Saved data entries
--

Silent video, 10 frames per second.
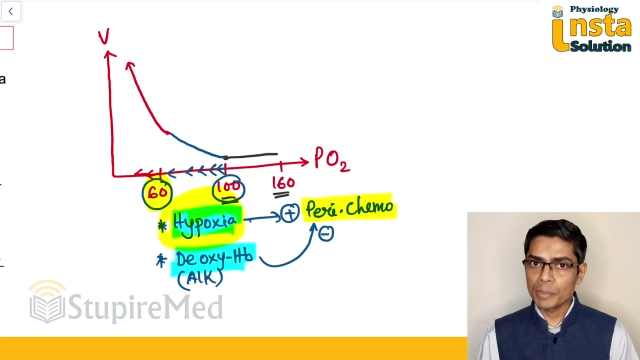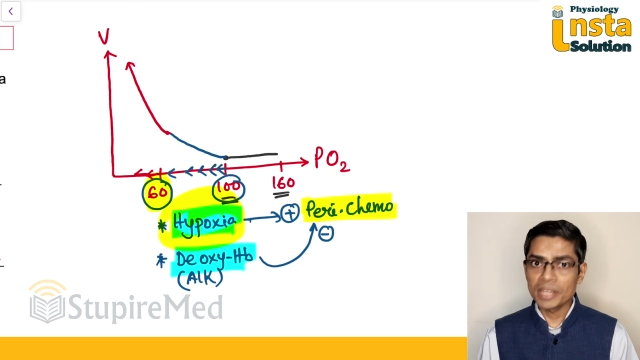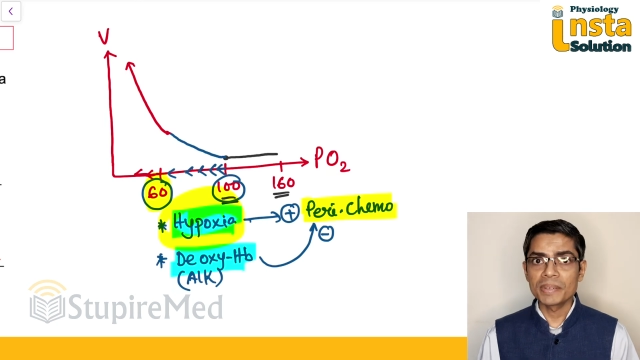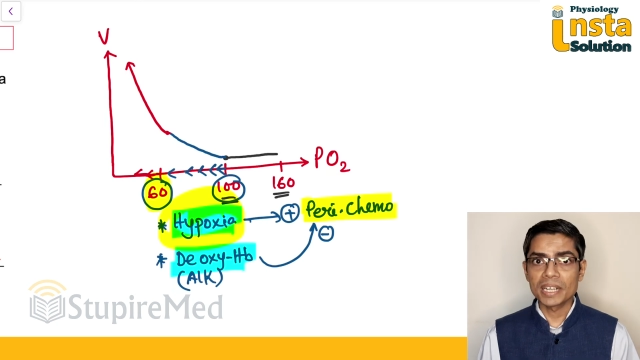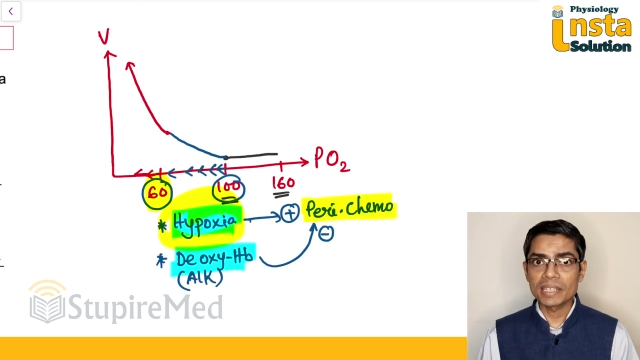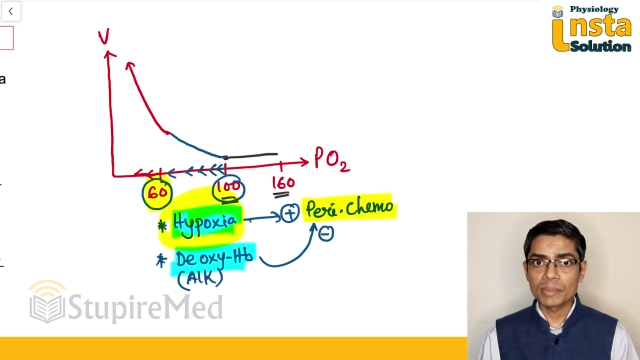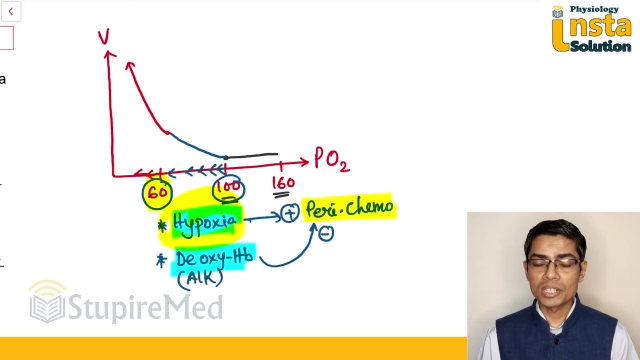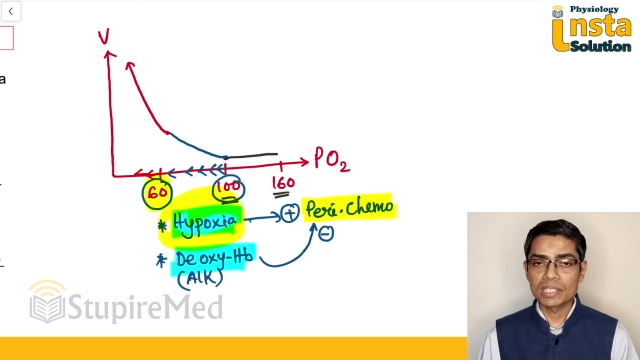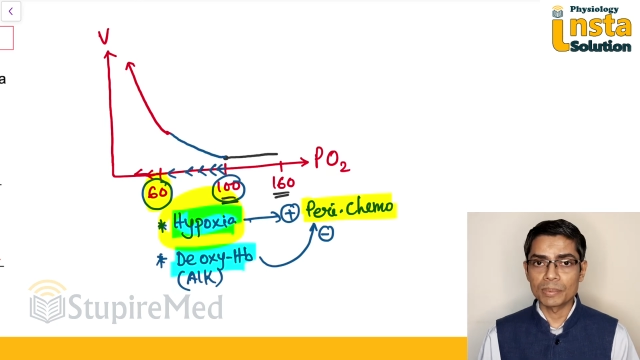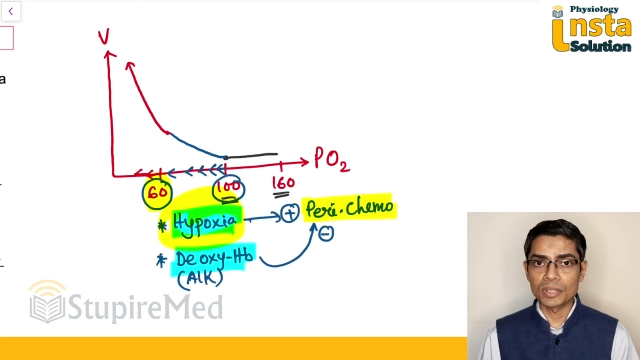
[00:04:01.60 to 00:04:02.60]
Peripheral
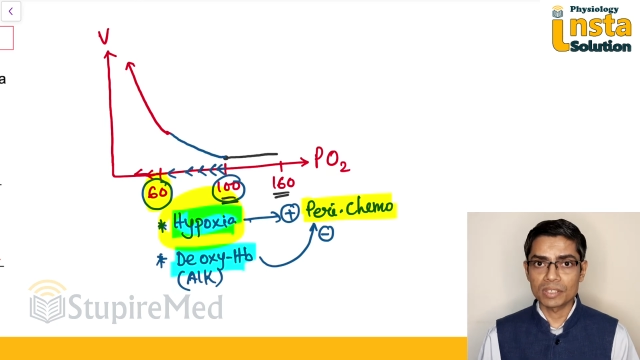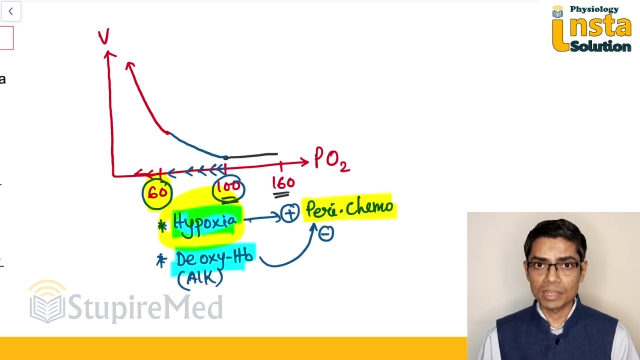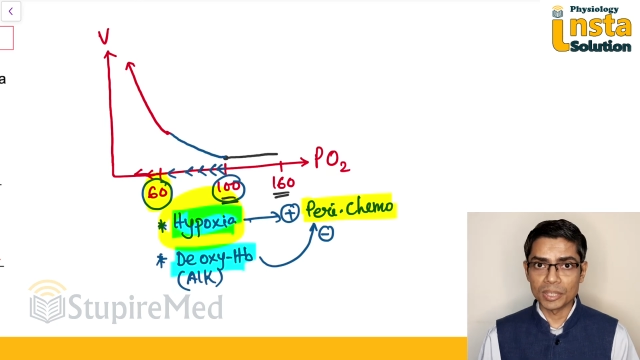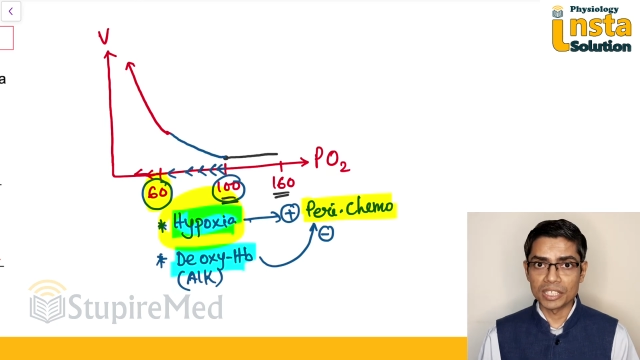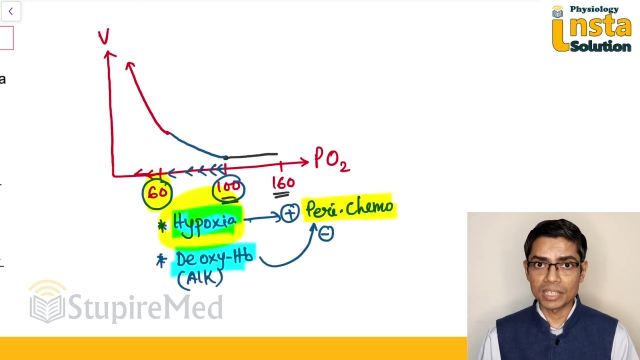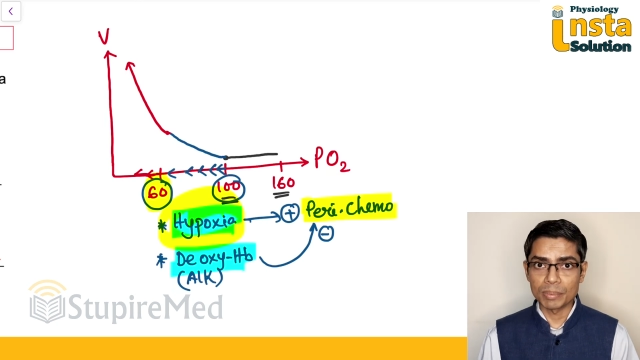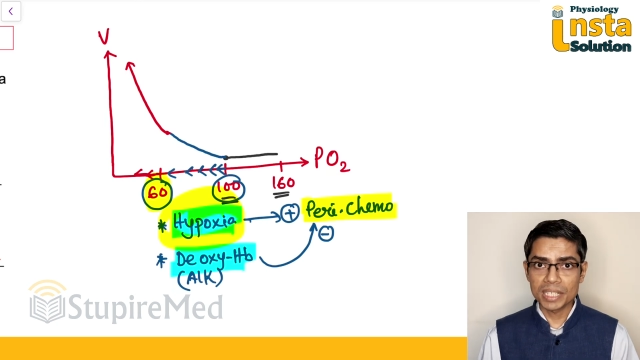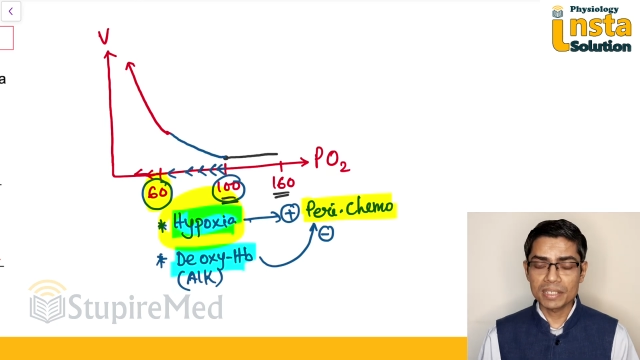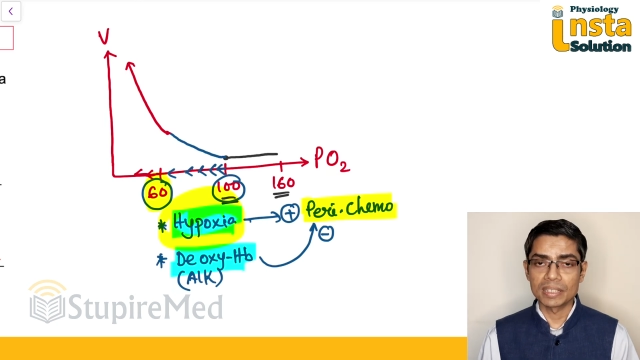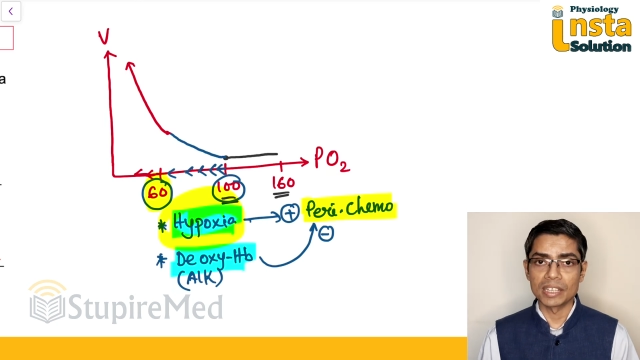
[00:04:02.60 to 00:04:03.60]
chemoreceptor stimulation
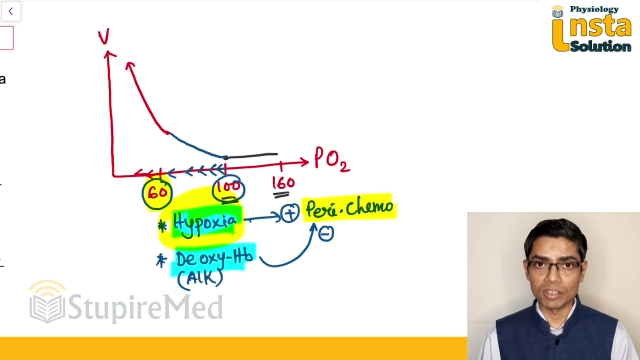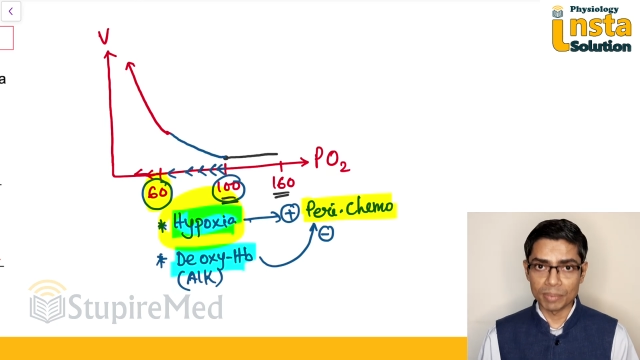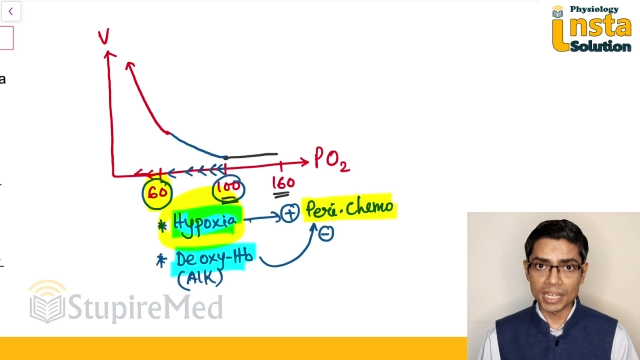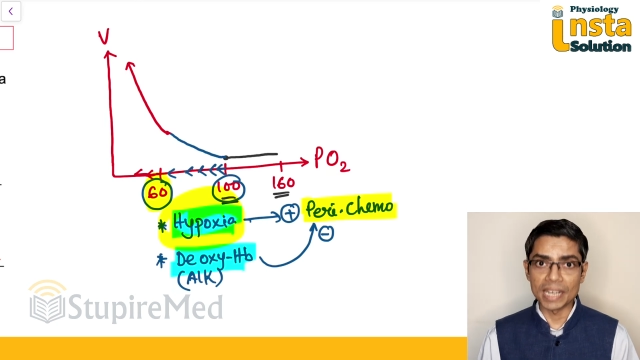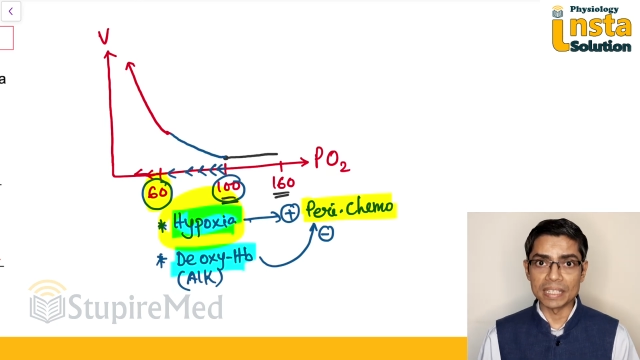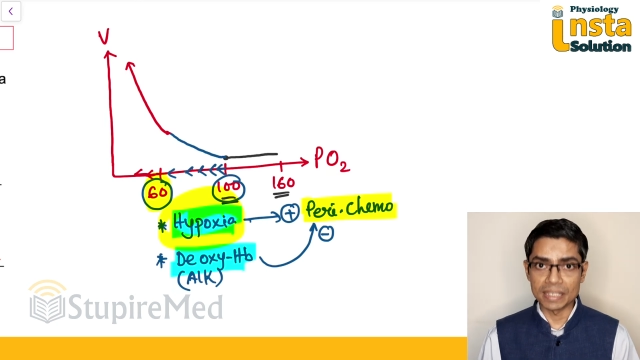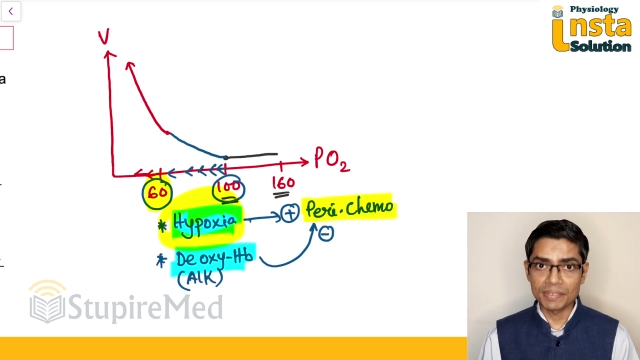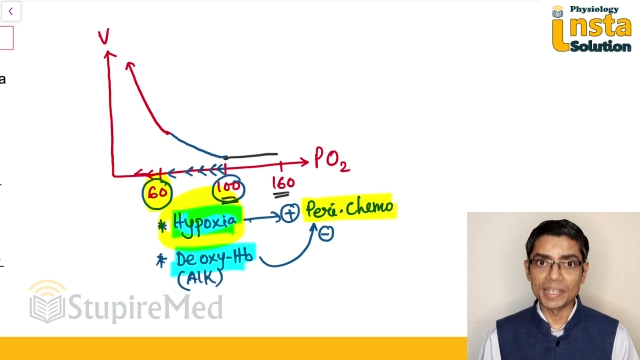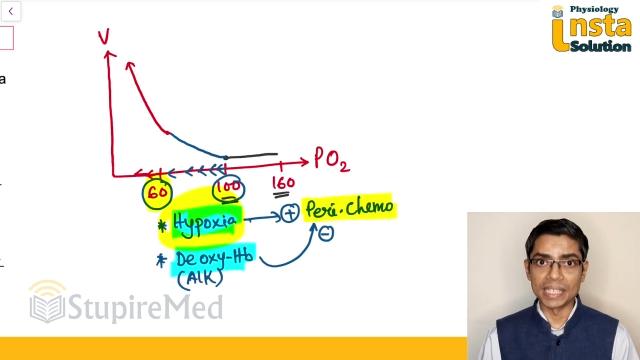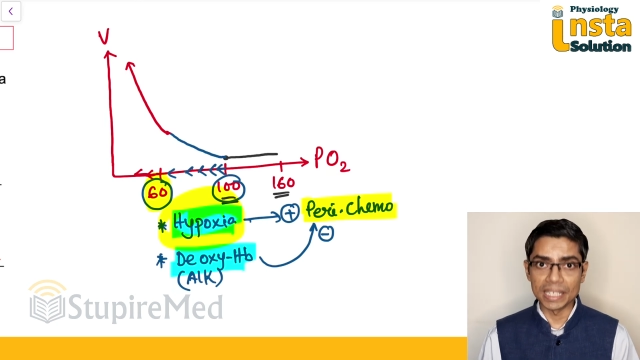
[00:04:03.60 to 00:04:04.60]
means there will be rise
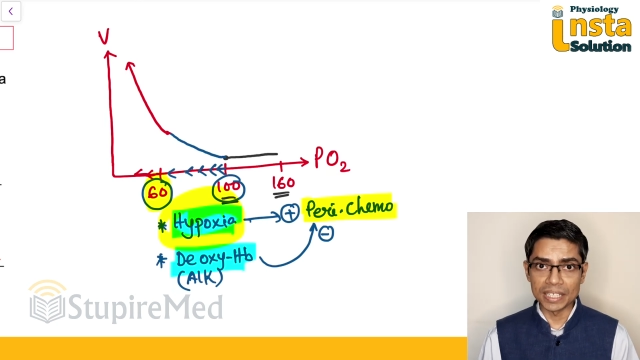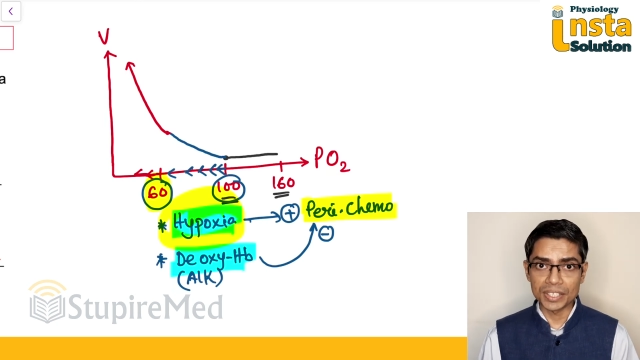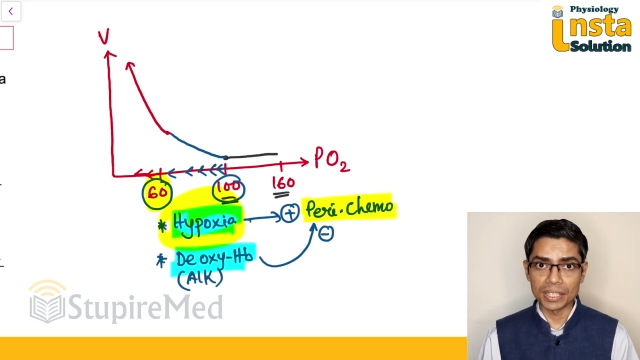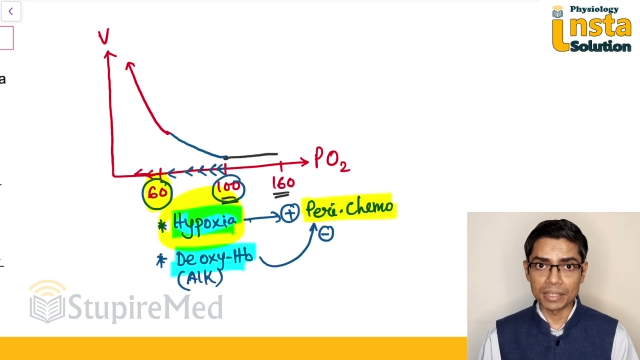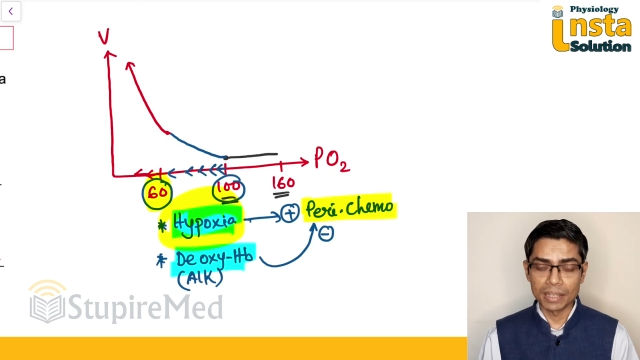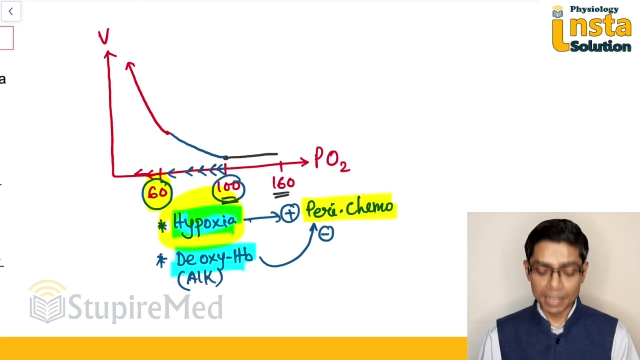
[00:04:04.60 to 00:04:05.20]
in ventilation.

--

■ TASK INSTRUCTIONS
Only an exact copy of the entries, with no pictures, is expected as the answer.

■ ANSWER SPACE
Silent video, 10 frames per second.
[00:04:01.60 to 00:04:02.60]
Peripheral
[00:04:02.60 to 00:04:03.60]
chemoreceptor stimulation
[00:04:03.60 to 00:04:04.60]
means there will be rise
[00:04:04.60 to 00:04:05.20]
in ventilation.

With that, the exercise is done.